◆ Exercise aim:
Go through the data below and repeat it exactly, skipping each picture.

START Provided data

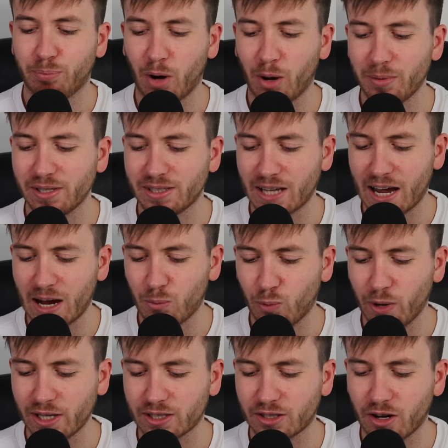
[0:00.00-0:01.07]
Bombers and
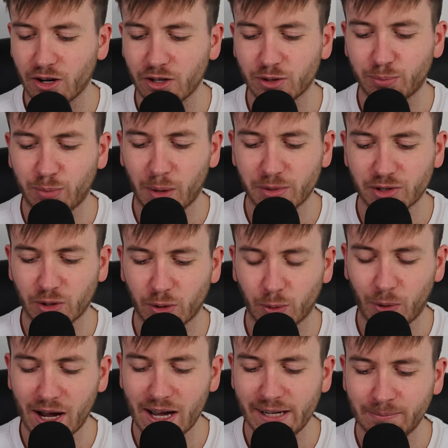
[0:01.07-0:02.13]
West Coast. Bombers all the
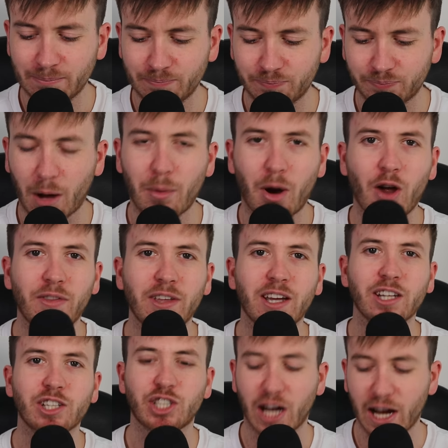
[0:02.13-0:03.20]
way. I'm only
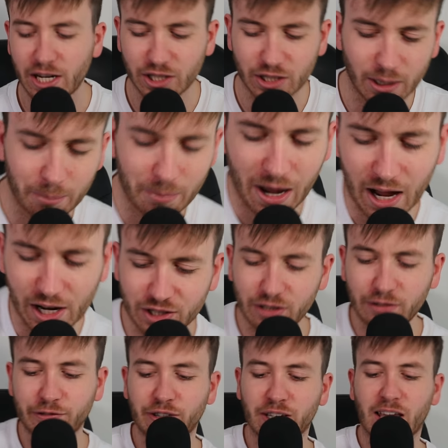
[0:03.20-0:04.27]
going to change the
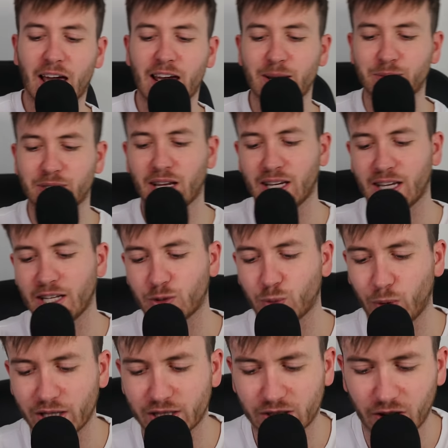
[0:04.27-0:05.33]
margin for games against
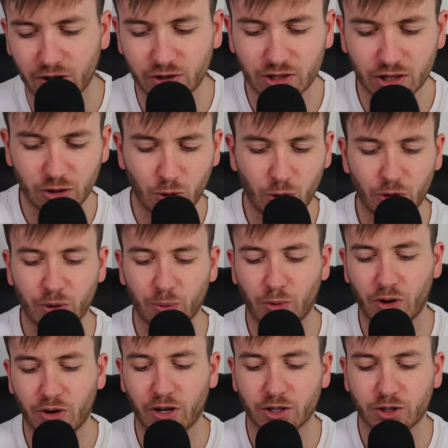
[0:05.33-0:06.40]
West Coast and North and
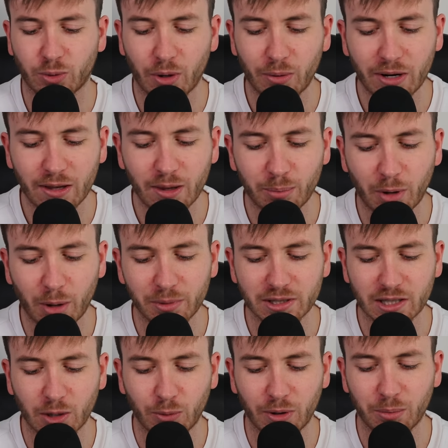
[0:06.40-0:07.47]
whatnot. So I reckon the Bombers are
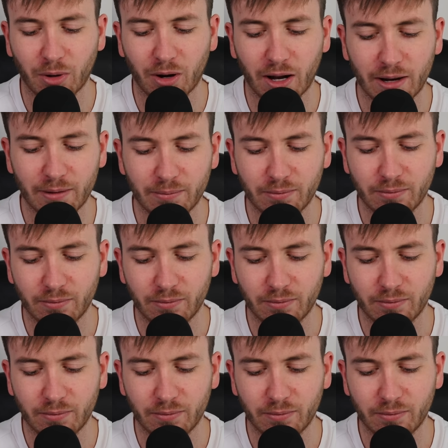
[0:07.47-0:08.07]
going to win by...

END Provided data

◆ Exercise answer:
[0:00.00-0:01.07]
Bombers and
[0:01.07-0:02.13]
West Coast. Bombers all the
[0:02.13-0:03.20]
way. I'm only
[0:03.20-0:04.27]
going to change the
[0:04.27-0:05.33]
margin for games against
[0:05.33-0:06.40]
West Coast and North and
[0:06.40-0:07.47]
whatnot. So I reckon the Bombers are
[0:07.47-0:08.07]
going to win by...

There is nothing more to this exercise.